Sunday, September 18, 2011
Gaming Facebook Games
Michael Hartman of Brighthub wrote a very angry rant about Facebook games. Quote:
When I play a Facebook game, I feel less and less like a gamer and more and more like an employee of the developer's marketing division. It feels like half my gameplay time is spent sending messages to friends, asking friends to click on links, inviting friends to play, or otherwise pimping the game in one way or another.EXAMPLE: In The Sims Social, you cannot build rooms, buy certain types of furniture, advance certain quests, or do much of anything without the direct contribution of your friends. I'm serious.Of course he is totally right. Needing the permission from 10 of your friends to keep playing is infuriating. But what if those friends not only had to come online and click on a link? What if to advance you'd need your friends to be online at the same time as you, doing the same activity in the same game as you for a continuous block of several hours? Then you'd be raiding in a MMORPG. :)
If you have ever played any of the "real" Sims games, just think about how absurd that is. Think of every single time you built a new room, advanced one of your "wishes", or did a whole host of other core gameplay elements. Now imagine instead of actually getting to do those things, you had to wait until 2 to 10 friends:
1.Happened to be online.
2.Happened to be checking your messages.
3.Happened to have the same game installed.
4.Happened to feel like clicking the link.
What a titantic PAIN IN THE NECK. I just want to build a room for crying out loud! Why do I need permission from 10 of my friends to keep playing this game?
Why do they do this? Simple. They want your friends to see these constant wall posts of yours asking for help. They want you to beg your friends to install the game so they'll click on the links that let you trudge inexorably forward in the game.

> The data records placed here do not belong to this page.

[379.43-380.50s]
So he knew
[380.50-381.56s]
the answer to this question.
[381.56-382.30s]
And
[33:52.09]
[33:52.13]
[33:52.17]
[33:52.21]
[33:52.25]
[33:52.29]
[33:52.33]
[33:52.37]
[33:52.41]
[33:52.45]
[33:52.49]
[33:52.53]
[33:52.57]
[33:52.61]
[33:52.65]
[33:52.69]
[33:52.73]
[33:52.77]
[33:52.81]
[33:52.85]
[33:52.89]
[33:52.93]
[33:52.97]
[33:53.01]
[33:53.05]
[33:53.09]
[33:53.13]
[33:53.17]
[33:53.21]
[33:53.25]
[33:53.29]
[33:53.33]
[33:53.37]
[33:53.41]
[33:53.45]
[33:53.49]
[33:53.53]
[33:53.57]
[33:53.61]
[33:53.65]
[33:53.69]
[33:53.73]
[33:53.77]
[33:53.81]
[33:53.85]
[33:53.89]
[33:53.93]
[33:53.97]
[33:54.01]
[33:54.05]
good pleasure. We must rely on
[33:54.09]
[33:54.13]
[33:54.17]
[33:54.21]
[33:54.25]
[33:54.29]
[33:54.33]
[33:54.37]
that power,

The chances that among your real-life close friends there are a sufficient number who actually want to help you with your various game chores is slim. Which is why guilds in MMORPGs have reverse social engineered the problem a long time ago: If you don't have enough friends who want to raid, you simply seek out the people who want to raid, and declare them your new friends!
And as we've seen that Facebook games actually require much less effort from your "friends" than a MMORPG does, the same trick works there even better. You don't pimp a game to your friends, you pimp your virtual friendship to people who happen to play the same game. Problem solved. Just like in a guild your fellow raiders need you as much as you need them, the players of Facebook games all need each other. You usually get a list of game requests when you start the game, and clicking through them is a matter of seconds. With very little effort you quickly make all of your "friends" happy, and thus don't have to feel embarrassed if a bit later you find you need to spam them with your requests. It's a click for a click, a simple deal that benefits all involved. Except of course for the marketing people who had hoped you'd pimp their game to some of your real friends.

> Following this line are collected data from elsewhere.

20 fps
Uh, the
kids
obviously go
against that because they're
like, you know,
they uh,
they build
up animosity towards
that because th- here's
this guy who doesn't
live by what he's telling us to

Developers design reward systems to make players behave in a certain manner. But that only works on some players. Other players look at the reward system, and quickly find out how to game it to their best advantage. That is the very thing that makes online games so interesting to observe. Emerging player behavior in response to some rule system. And because game rules are different from real life rules, one even has the chance to observe modes of behavior that don't exist in real life. Albeit not in this case: If your real-life friends don't want to play tennis with you, you'd join a tennis club and make new friends in real life too.
I do think that the latest generation of Facebook games has gone a bit too far in how much you either need to have help from your "friends" or as an alternative how much money you have to spend to advance if you don't have enough friends. In Adventure World I'm working on my second tool shed upgrade, and if I'm not willing to get 75 clicks from friends, I'd need to pay 50 bucks for the upgrade. Which is rather ridiculous. And probably counter-productive, as this is way beyond what most people would actually be willing to spend. Lower prices would be a lot more profitable, because then friends or cash would actually look like viable alternatives. As it is, we'll just see the evolution of something like "guilds" on Facebook, interest groups of strangers banding together to game the social requirements of the games.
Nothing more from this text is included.